• **Problem statement**
Without altering a word, return the records below, but exclude the pictures.

Supplied data Start Marker

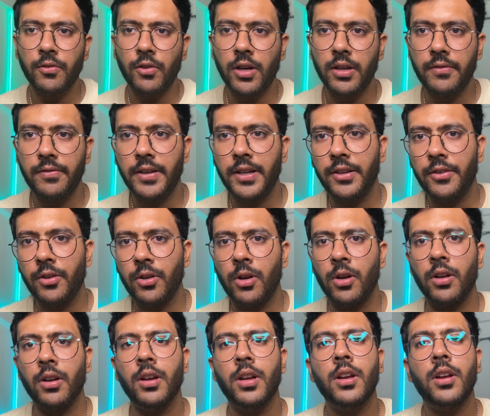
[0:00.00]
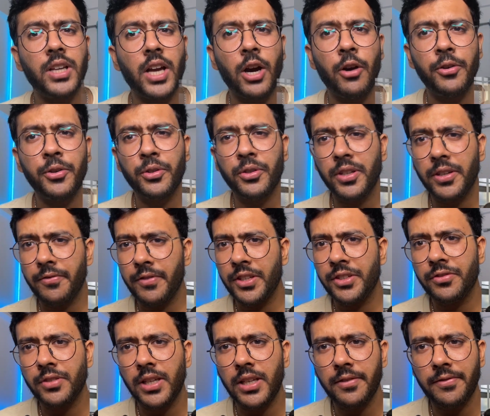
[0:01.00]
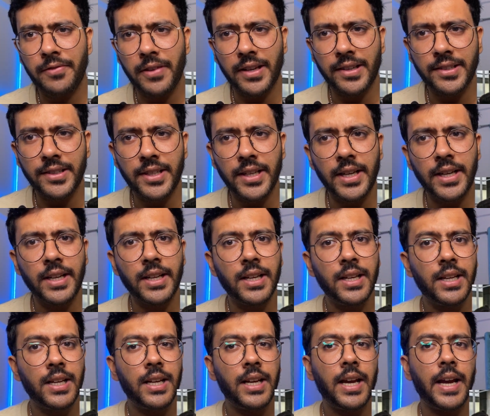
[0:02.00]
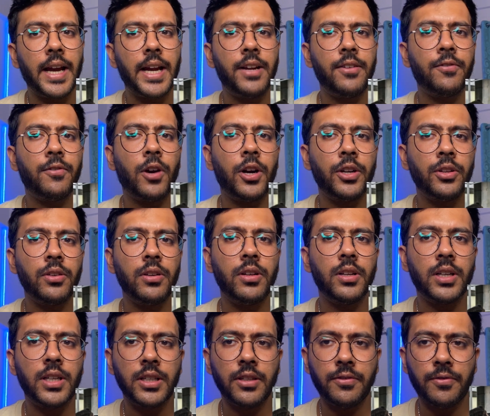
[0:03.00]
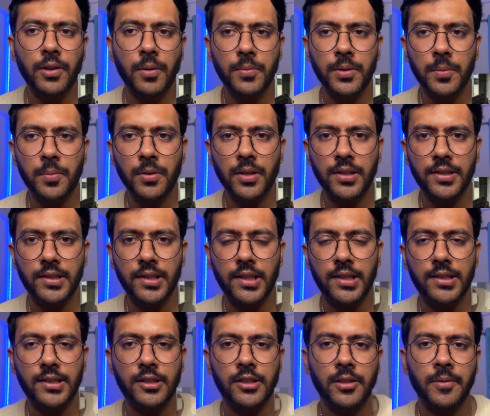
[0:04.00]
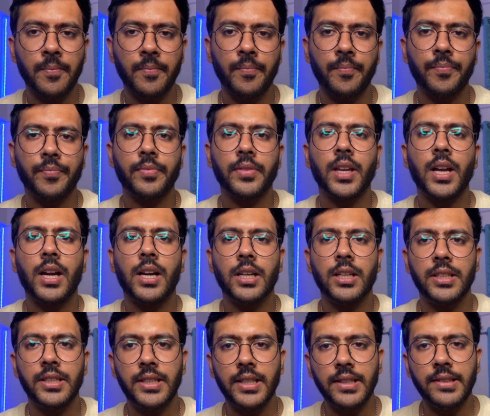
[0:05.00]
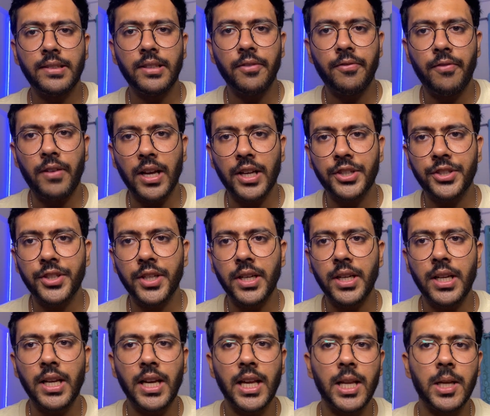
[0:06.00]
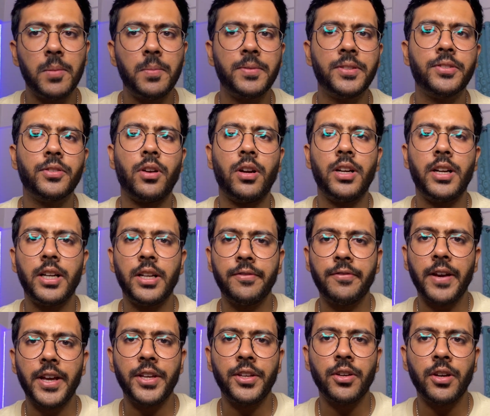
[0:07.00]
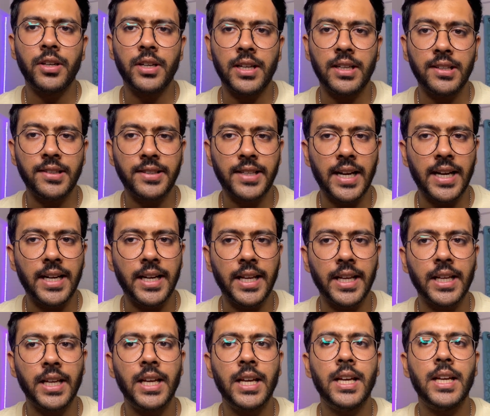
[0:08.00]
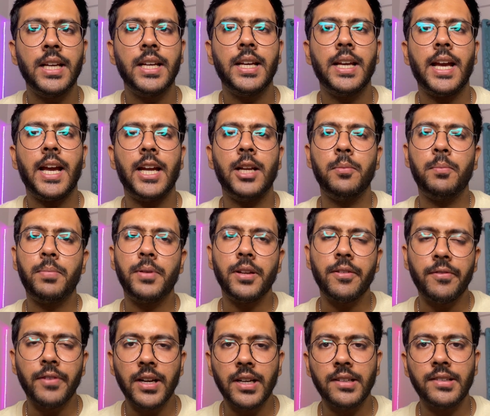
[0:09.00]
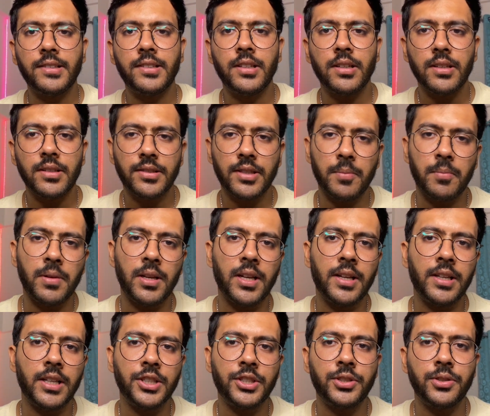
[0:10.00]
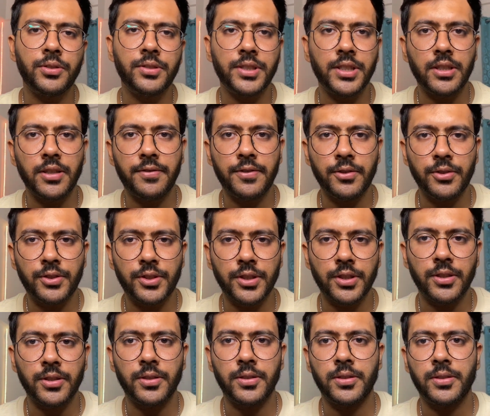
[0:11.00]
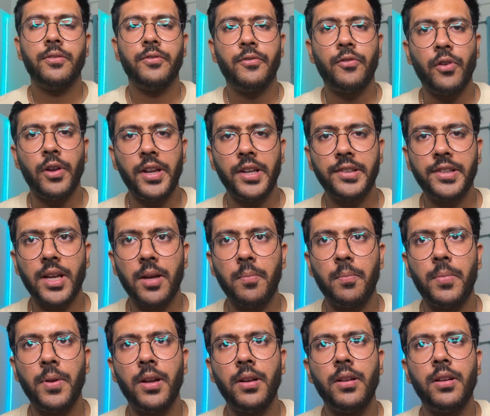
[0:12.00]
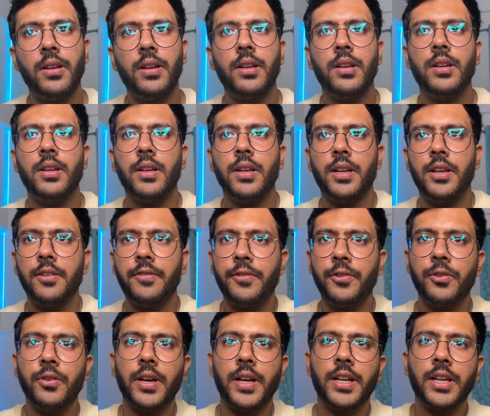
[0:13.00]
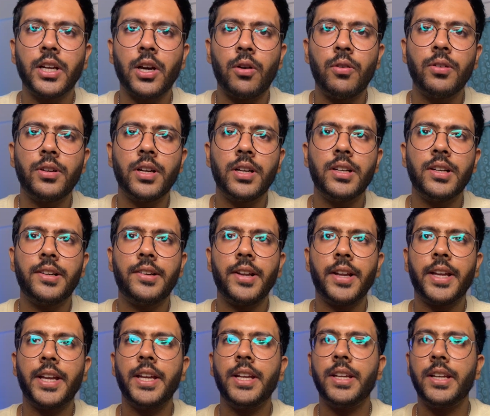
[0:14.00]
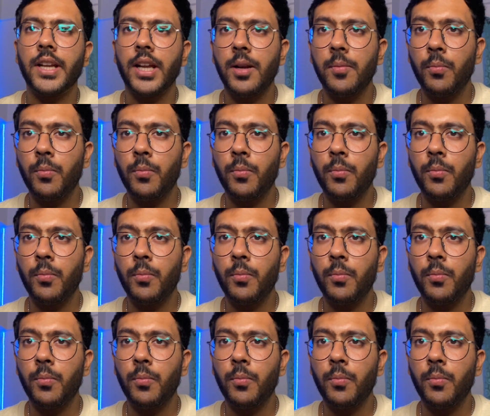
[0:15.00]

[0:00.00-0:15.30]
what went wrong, how you eventually fixed it, and what you learned from the process. This reflection helps solidify your understanding and prevents similar issues in the future. For example, if you encountered a tricky null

Supplied data End Marker

• **Written response**
[0:00.00]
[0:01.00]
[0:02.00]
[0:03.00]
[0:04.00]
[0:05.00]
[0:06.00]
[0:07.00]
[0:08.00]
[0:09.00]
[0:10.00]
[0:11.00]
[0:12.00]
[0:13.00]
[0:14.00]
[0:15.00]

[0:00.00-0:15.30]
what went wrong, how you eventually fixed it, and what you learned from the process. This reflection helps solidify your understanding and prevents similar issues in the future. For example, if you encountered a tricky null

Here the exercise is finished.